About this task
Nothing should appear in the answer except the lines below from the line containing "[00:00:02.00 to 00:00:03.00]" through the line containing "What the speaker says: So", copied exactly, with pictures left out.

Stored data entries
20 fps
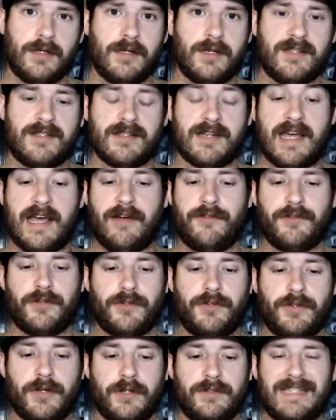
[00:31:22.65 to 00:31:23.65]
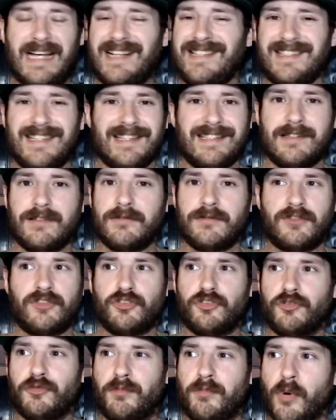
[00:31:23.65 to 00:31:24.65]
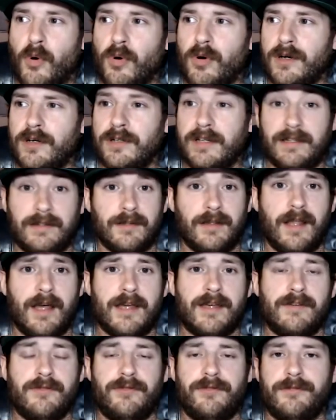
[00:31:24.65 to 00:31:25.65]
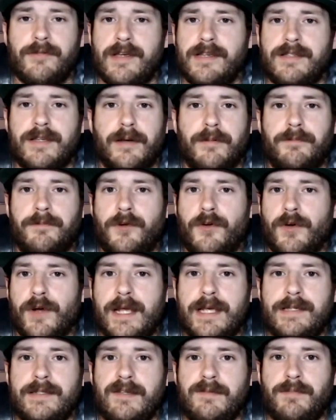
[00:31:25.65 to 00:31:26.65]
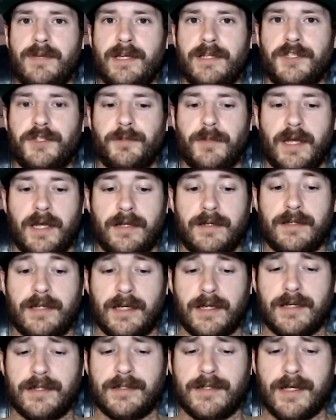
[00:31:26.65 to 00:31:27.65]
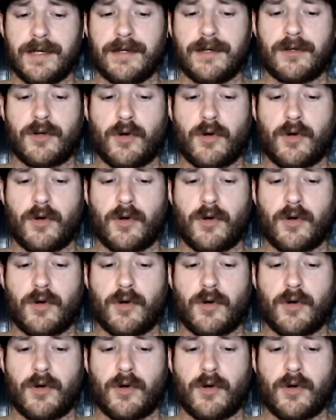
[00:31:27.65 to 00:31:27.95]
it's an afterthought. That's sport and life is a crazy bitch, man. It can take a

--

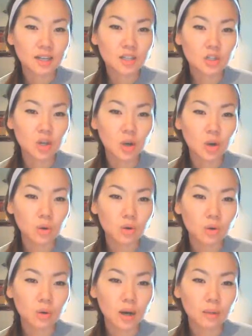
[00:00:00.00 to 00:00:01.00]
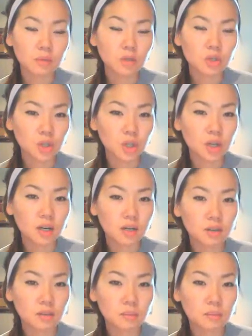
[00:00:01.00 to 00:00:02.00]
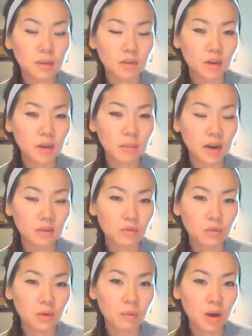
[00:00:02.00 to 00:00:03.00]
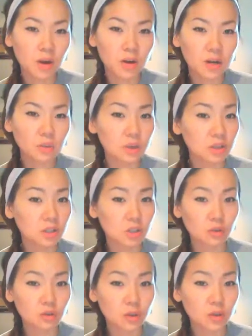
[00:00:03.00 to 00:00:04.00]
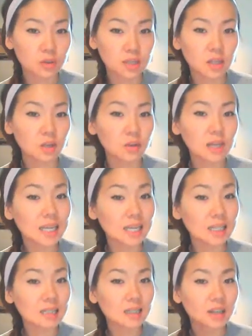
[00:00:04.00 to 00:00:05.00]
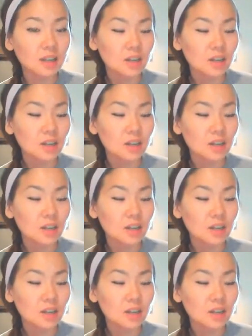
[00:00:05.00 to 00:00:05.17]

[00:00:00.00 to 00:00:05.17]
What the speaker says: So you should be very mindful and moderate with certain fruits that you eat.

==

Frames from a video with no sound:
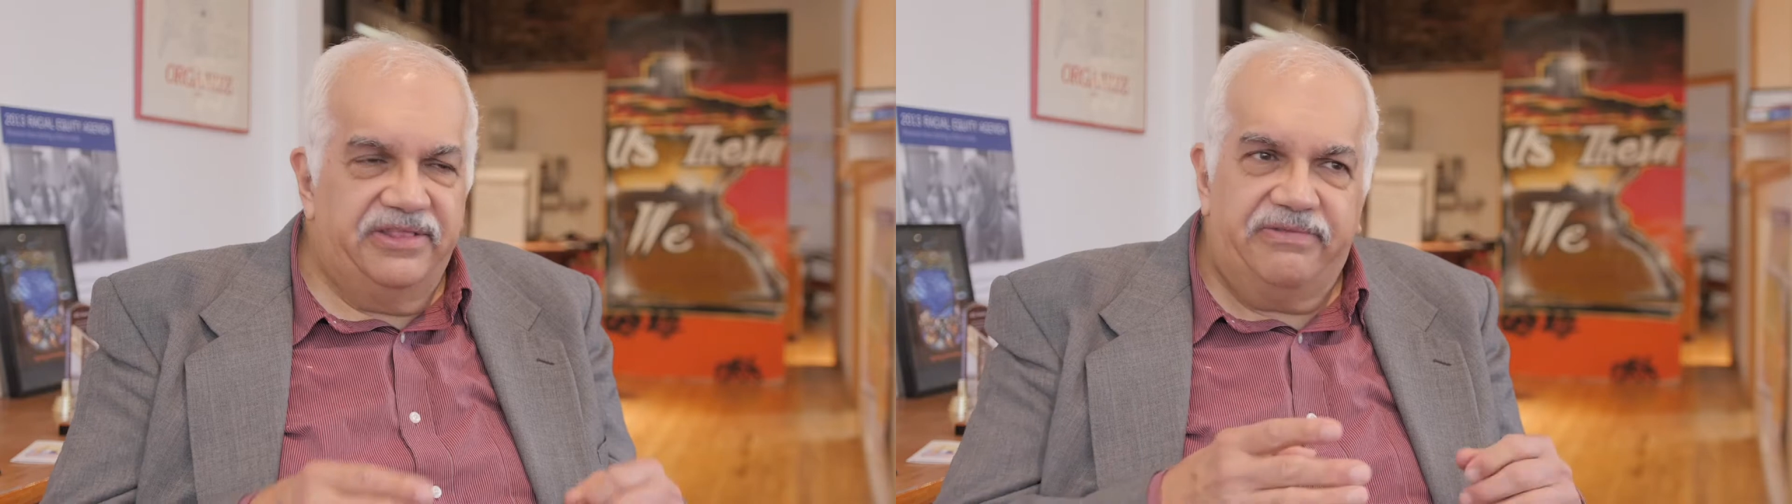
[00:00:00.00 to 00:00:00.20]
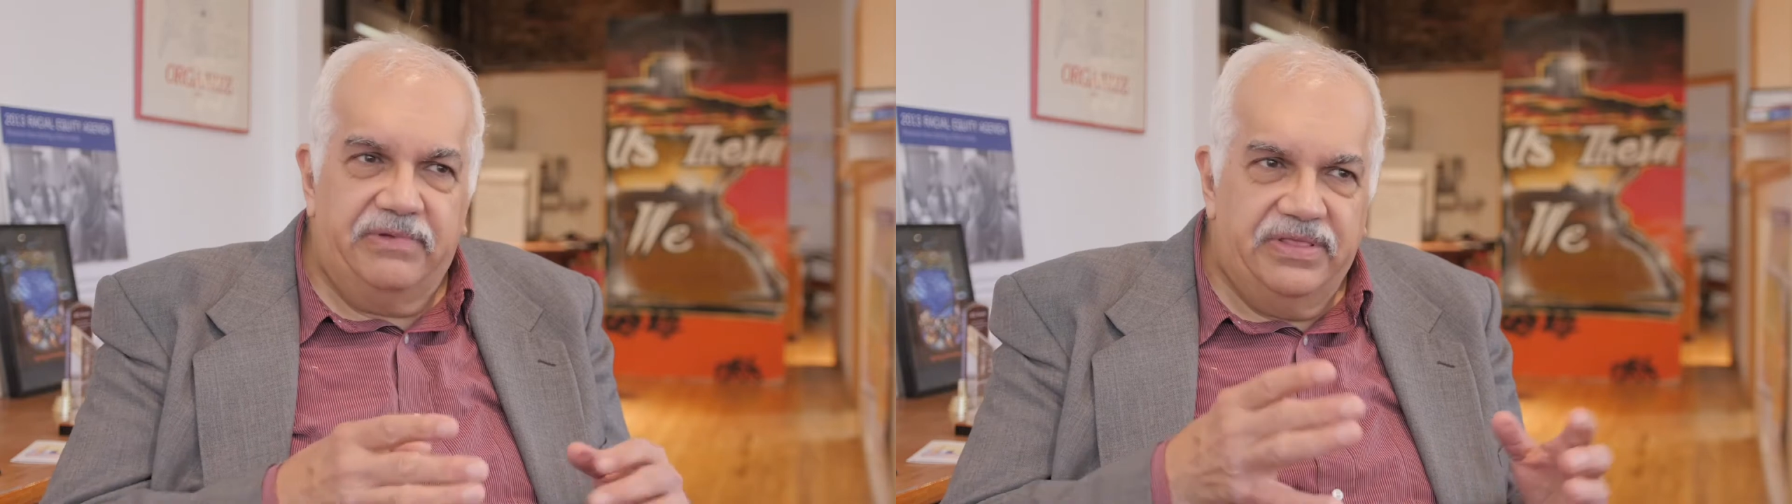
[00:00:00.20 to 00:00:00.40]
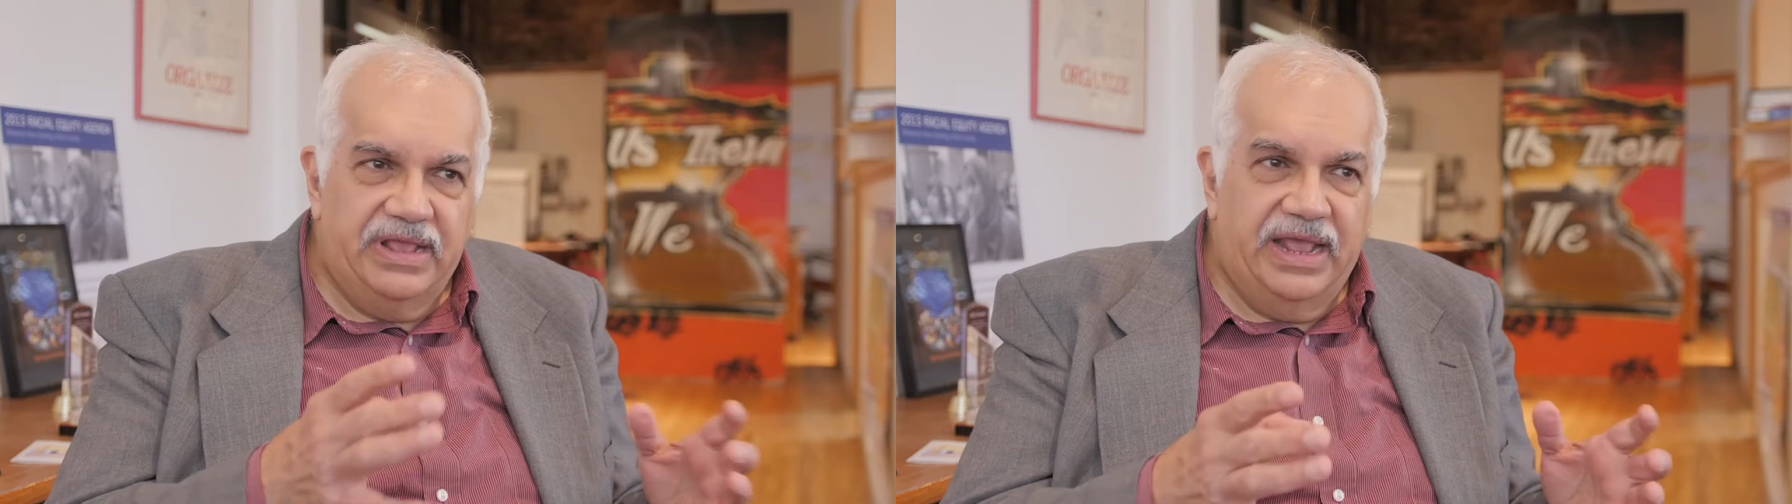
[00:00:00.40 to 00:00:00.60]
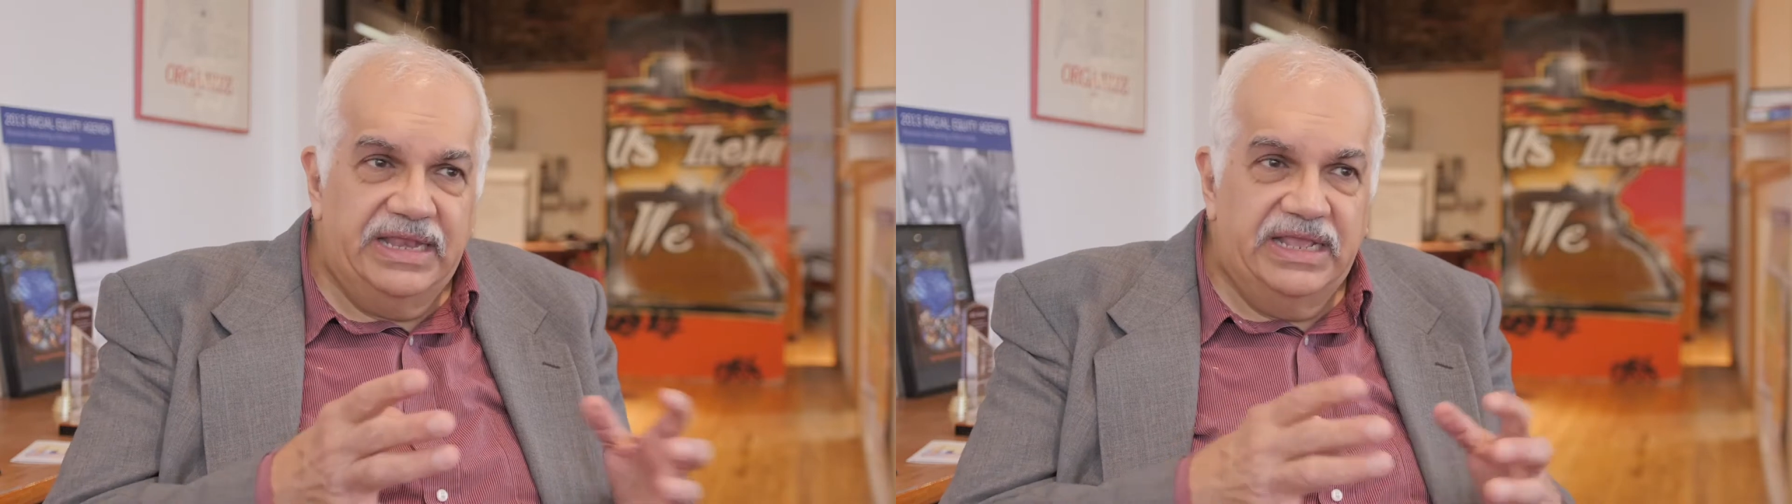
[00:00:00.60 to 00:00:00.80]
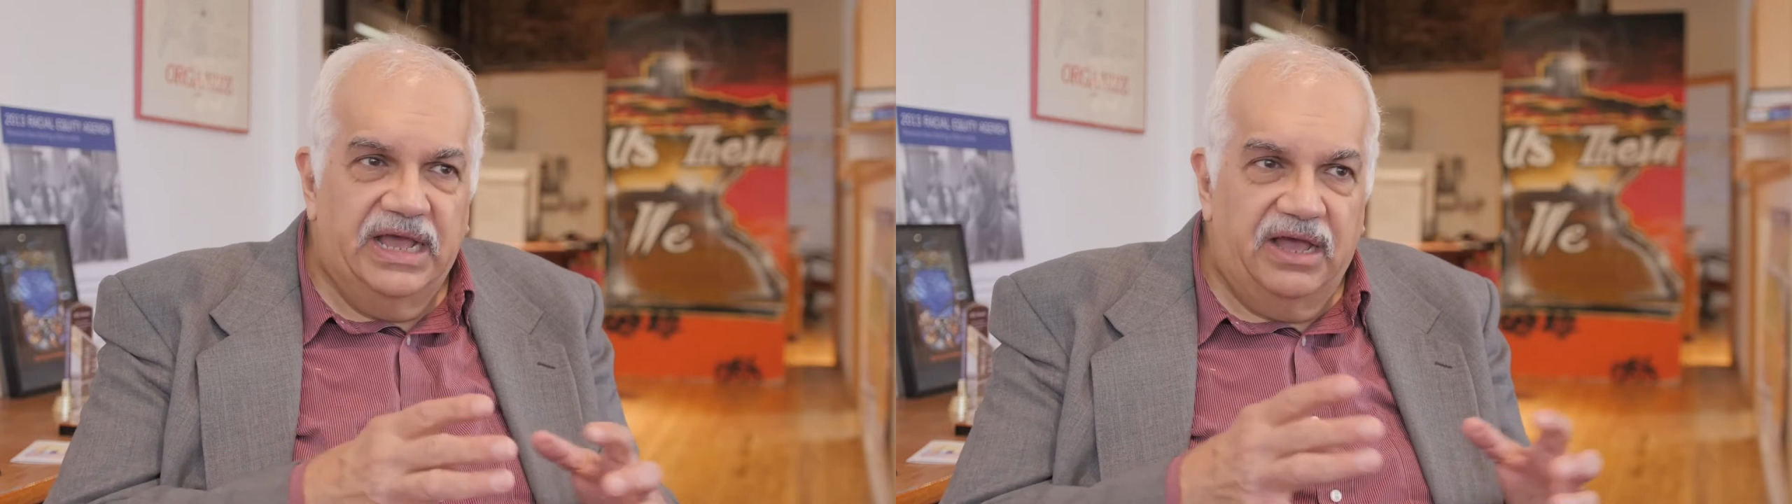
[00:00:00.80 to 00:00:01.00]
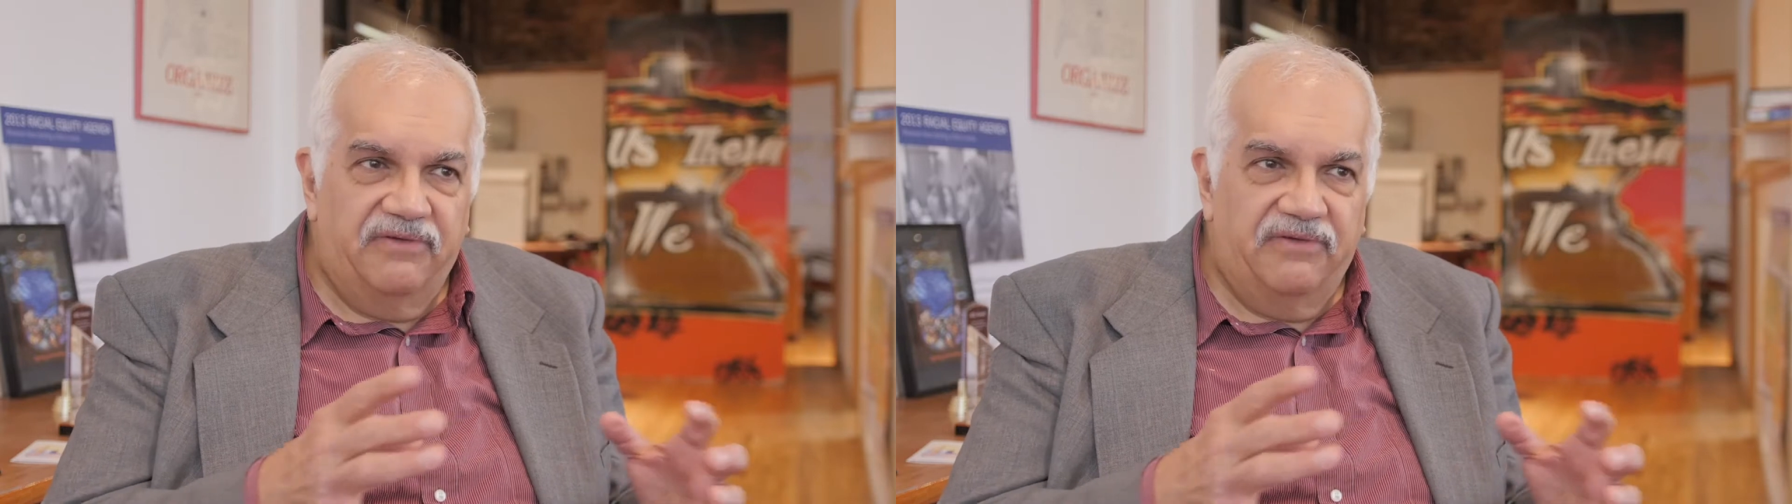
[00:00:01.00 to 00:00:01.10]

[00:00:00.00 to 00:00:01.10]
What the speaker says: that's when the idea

Task result
[00:00:02.00 to 00:00:03.00]
[00:00:03.00 to 00:00:04.00]
[00:00:04.00 to 00:00:05.00]
[00:00:05.00 to 00:00:05.17]

[00:00:00.00 to 00:00:05.17]
What the speaker says: So you should be very mindful and moderate with certain fruits that you eat.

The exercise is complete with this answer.